Re: Higher half kernel questions
Posted: Mon Nov 01, 2010 4:55 am
by homer5439
gerryg400 wrote:
Code: Select all
For process A
pgdirA[0] points to pagetables to map 1st 4M of process A memory at linear address 0000 0000
pgdirA[1] points to pagetables to map 2nd 4M of process A memory at linear address 0040 0000
pgdirA[2] points to pagetables to map 3nd 4M of process A memory at linear address 0080 0000
etc.
pgdirA[768] points to pagetables to map 1st 4M of kernel memory at linear address c000 0000
pgdirA[769] points to pagetables to map 2nd 4M of kernel memory at linear address c040 0000
For process B
pgdirB[0] points to pagetables to map 1st 4M of process B memory at linear address 0000 0000
pgdirB[1] points to pagetables to map 2nd 4M of process B memory at linear address 0040 0000
pgdirB[2] points to pagetables to map 3nd 4M of process B memory at linear address 0080 0000
etc.
pgdirB[768] points to pagetables to map 1st 4M of kernel memory at linear address c000 0000
pgdirB[769] points to pagetables to map 2nd 4M of kernel memory at linear address c040 0000
pdgirA[0]
!= pdgirB[0]
pdgirA[1]
!= pdgirB[1]
pdgirA[2]
!= pdgirB[2]
BUT
pdgirA[768]
== pdgirB[768]
pdgirA[769]
== pdgirB[769]
The result is that whenever cr3 is reloaded, the current process will be in the lower half and the kernel in the upper half.

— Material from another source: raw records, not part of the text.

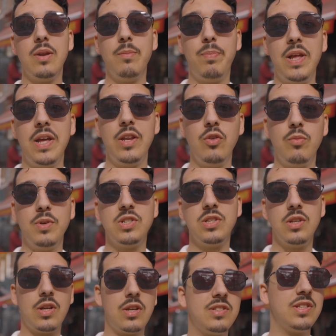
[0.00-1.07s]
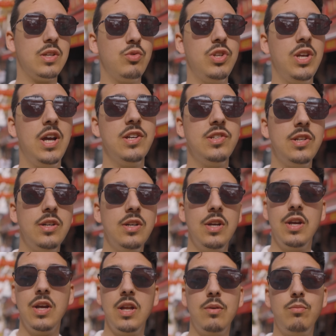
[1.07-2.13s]
كنبلانيو باش نقصيو شي حاجه
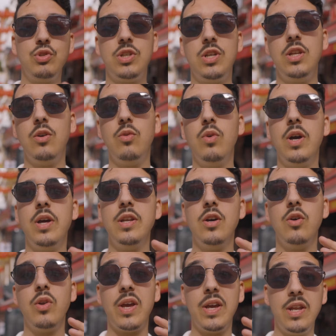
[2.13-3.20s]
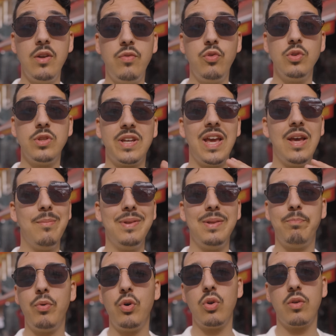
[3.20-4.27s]
المشكلة هو انه لقينا الفود كامل
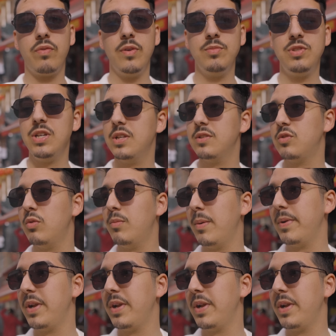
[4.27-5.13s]
بورك فهمتيني سوما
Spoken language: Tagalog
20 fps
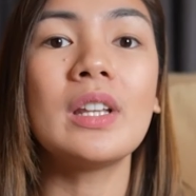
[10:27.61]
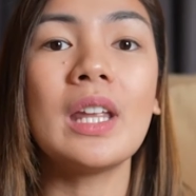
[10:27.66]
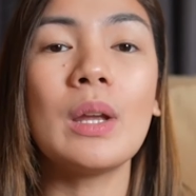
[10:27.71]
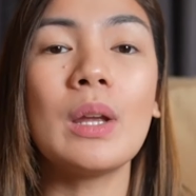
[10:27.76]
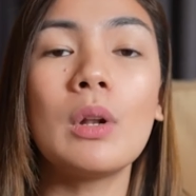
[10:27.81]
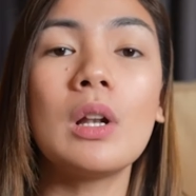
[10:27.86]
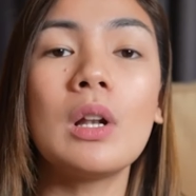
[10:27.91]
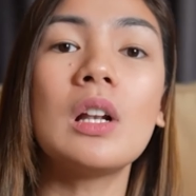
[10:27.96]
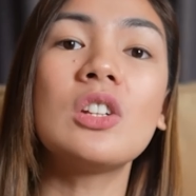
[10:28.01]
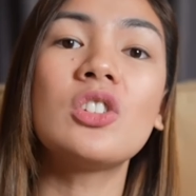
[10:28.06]
They
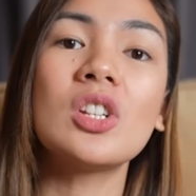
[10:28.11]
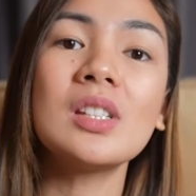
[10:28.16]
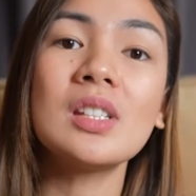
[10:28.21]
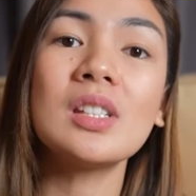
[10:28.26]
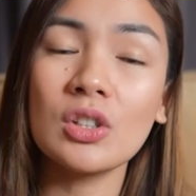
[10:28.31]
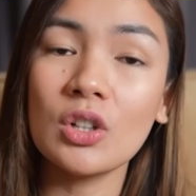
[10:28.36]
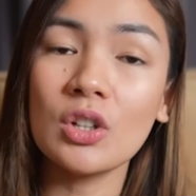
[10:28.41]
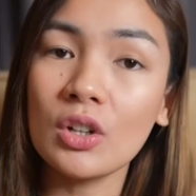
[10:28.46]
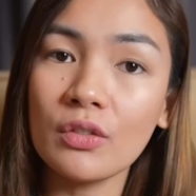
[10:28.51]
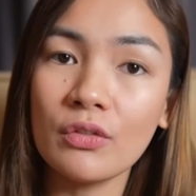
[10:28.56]
will
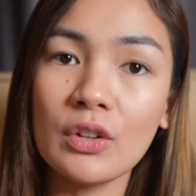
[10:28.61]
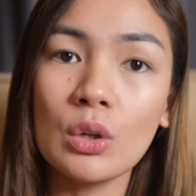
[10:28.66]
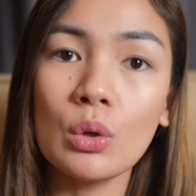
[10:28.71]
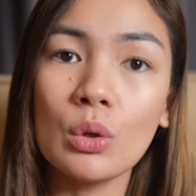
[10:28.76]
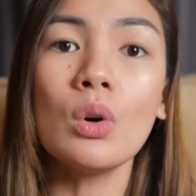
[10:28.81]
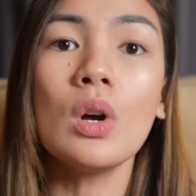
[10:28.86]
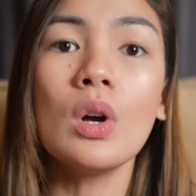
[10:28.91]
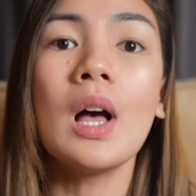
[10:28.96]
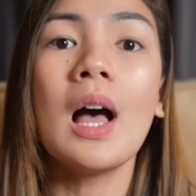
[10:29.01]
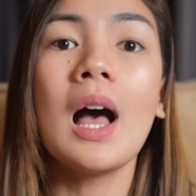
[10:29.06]
just serve
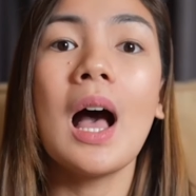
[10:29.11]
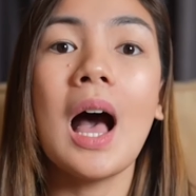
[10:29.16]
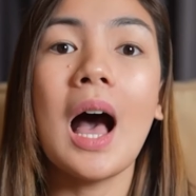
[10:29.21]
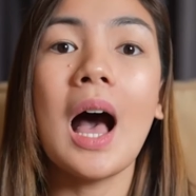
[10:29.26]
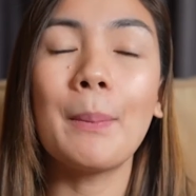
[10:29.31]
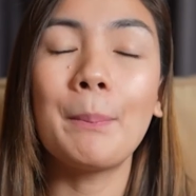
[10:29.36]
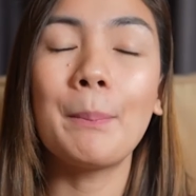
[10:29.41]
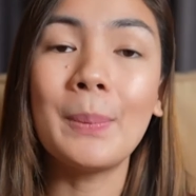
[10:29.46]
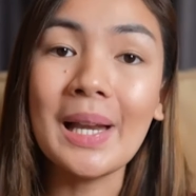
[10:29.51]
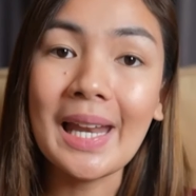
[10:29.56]
you
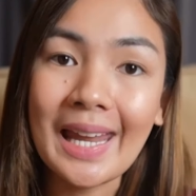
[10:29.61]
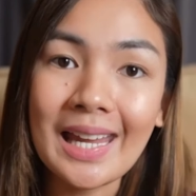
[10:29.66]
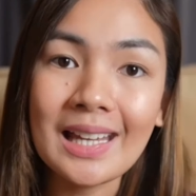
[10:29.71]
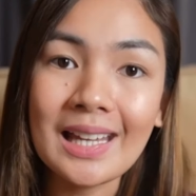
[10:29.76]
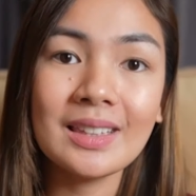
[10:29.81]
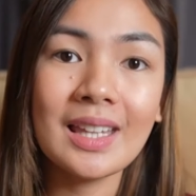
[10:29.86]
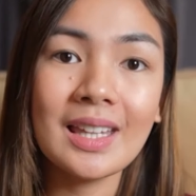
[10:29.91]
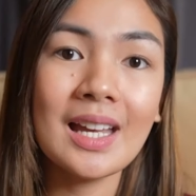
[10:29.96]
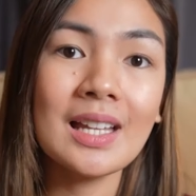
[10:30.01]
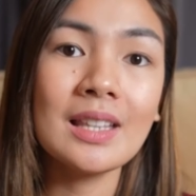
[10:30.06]
uh,
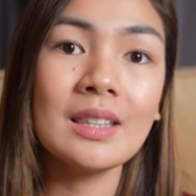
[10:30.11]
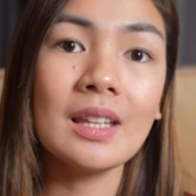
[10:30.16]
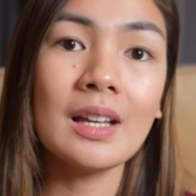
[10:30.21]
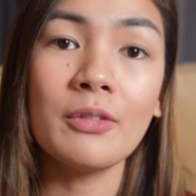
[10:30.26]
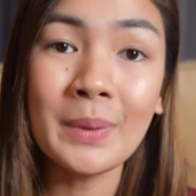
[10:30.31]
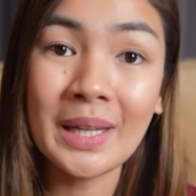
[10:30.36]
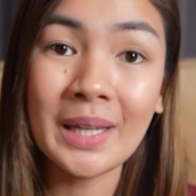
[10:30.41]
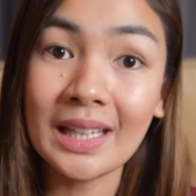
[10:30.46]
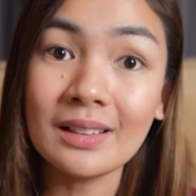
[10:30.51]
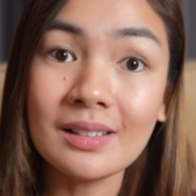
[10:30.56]
plated
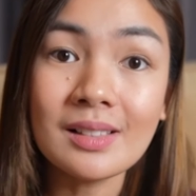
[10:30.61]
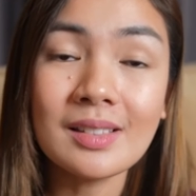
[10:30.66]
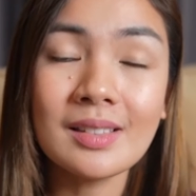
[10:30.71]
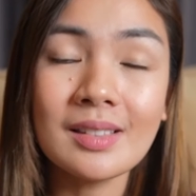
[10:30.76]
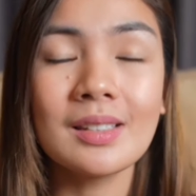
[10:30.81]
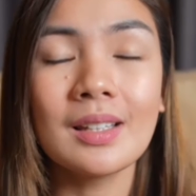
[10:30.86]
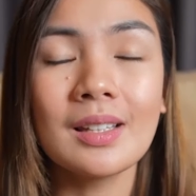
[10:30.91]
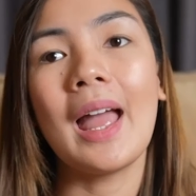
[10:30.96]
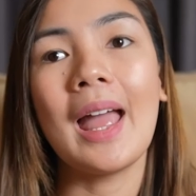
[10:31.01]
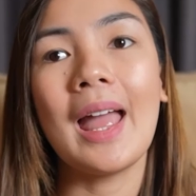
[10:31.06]

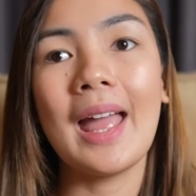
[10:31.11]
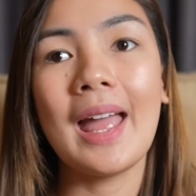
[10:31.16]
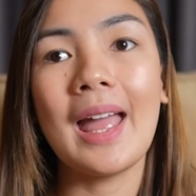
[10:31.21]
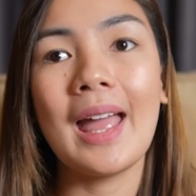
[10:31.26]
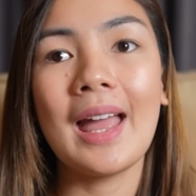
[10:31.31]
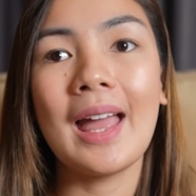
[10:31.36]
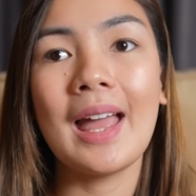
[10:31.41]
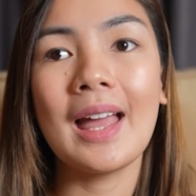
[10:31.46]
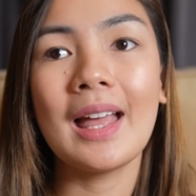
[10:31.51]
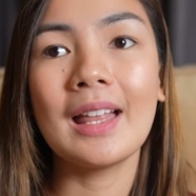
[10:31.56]
meals
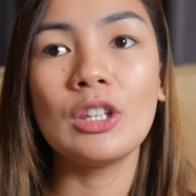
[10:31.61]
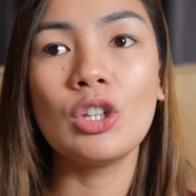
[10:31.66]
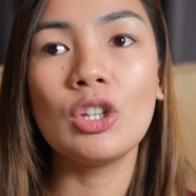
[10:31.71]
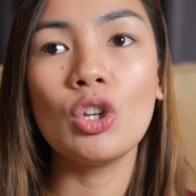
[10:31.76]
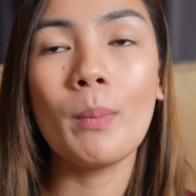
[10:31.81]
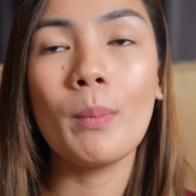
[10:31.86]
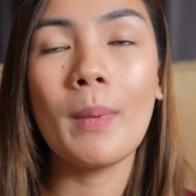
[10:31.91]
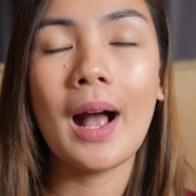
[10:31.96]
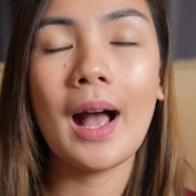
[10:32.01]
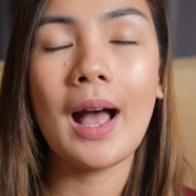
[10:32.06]
and
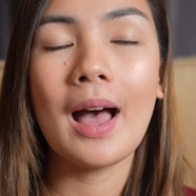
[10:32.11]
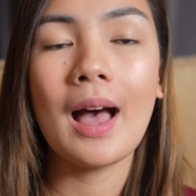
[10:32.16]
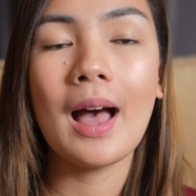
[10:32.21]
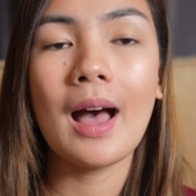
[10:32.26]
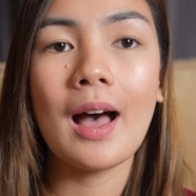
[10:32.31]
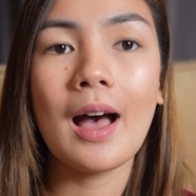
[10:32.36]
yung mga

I think you meant to map process B low addresses to different addresses from A?
eg
Code: Select all
pgdirB[0] points to pagetables to map 1st 4M of process B memory at linear address 1000 0000
pgdirB[1] points to pagetables to map 2nd 4M of process B memory at linear address 1040 0000
pgdirB[2] points to pagetables to map 3nd 4M of process B memory at linear address 1080 0000
etc.
Re: Higher half kernel questions
Posted: Mon Nov 01, 2010 3:05 pm
by gerryg400
homer5439 wrote:
I think you meant to map process B low addresses to different addresses from A?
eg
Code: Select all
pgdirB[0] points to pagetables to map 1st 4M of process B memory at linear address 1000 0000
pgdirB[1] points to pagetables to map 2nd 4M of process B memory at linear address 1040 0000
pgdirB[2] points to pagetables to map 3nd 4M of process B memory at linear address 1080 0000
etc.
No I didn't. The point is that every process lives at the same linear address. But every process lives in a separate memory context created from different physical pages.